# WHAT THIS TASK INVOLVES:
Set down, exactly and with nothing added, the lines running from the one that holds "[0:00.90-0:01.80]" to the final line of the records. Pictures stay out of the copy.

# TASK DATA:
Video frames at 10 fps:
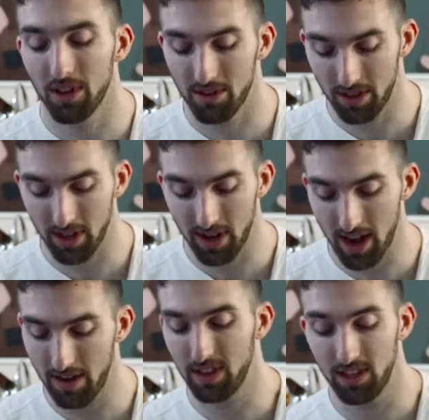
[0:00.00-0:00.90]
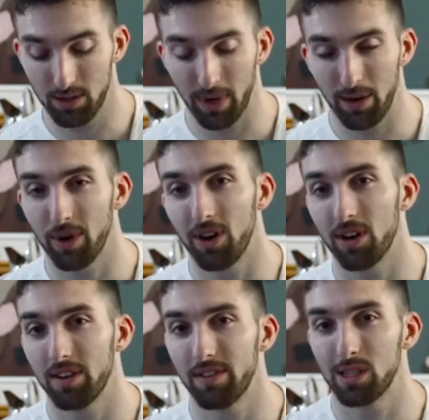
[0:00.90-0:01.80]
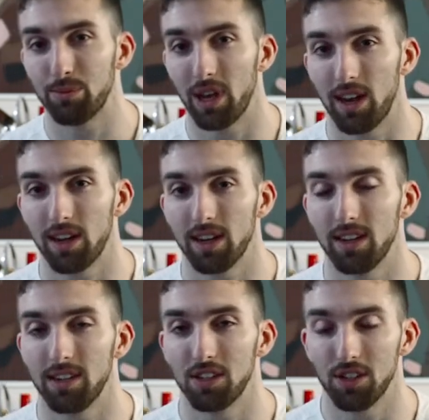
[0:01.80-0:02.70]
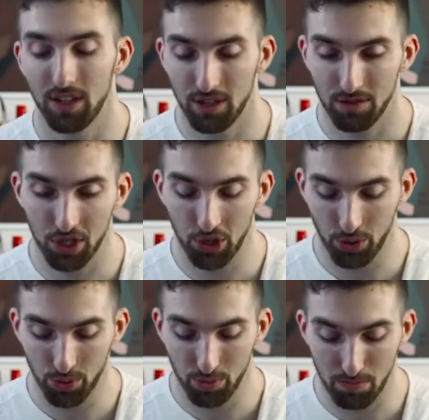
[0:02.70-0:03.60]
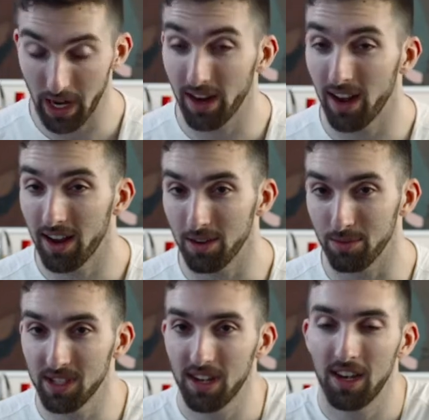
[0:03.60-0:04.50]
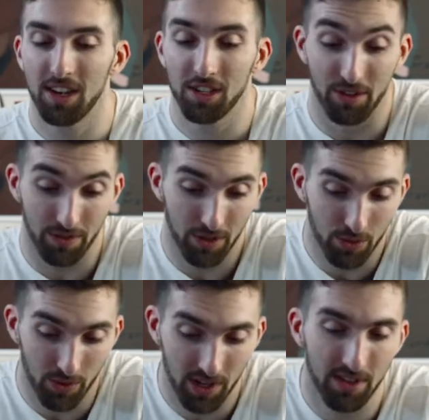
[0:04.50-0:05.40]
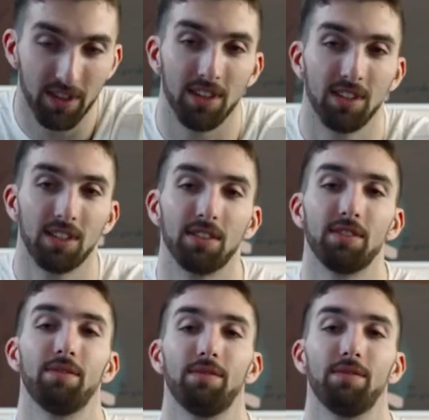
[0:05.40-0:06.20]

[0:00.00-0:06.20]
other thing I have in this main pocket of this bag is 2 big items. So the first one is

# YOUR RESPONSE:
[0:00.90-0:01.80]
[0:01.80-0:02.70]
[0:02.70-0:03.60]
[0:03.60-0:04.50]
[0:04.50-0:05.40]
[0:05.40-0:06.20]

[0:00.00-0:06.20]
other thing I have in this main pocket of this bag is 2 big items. So the first one is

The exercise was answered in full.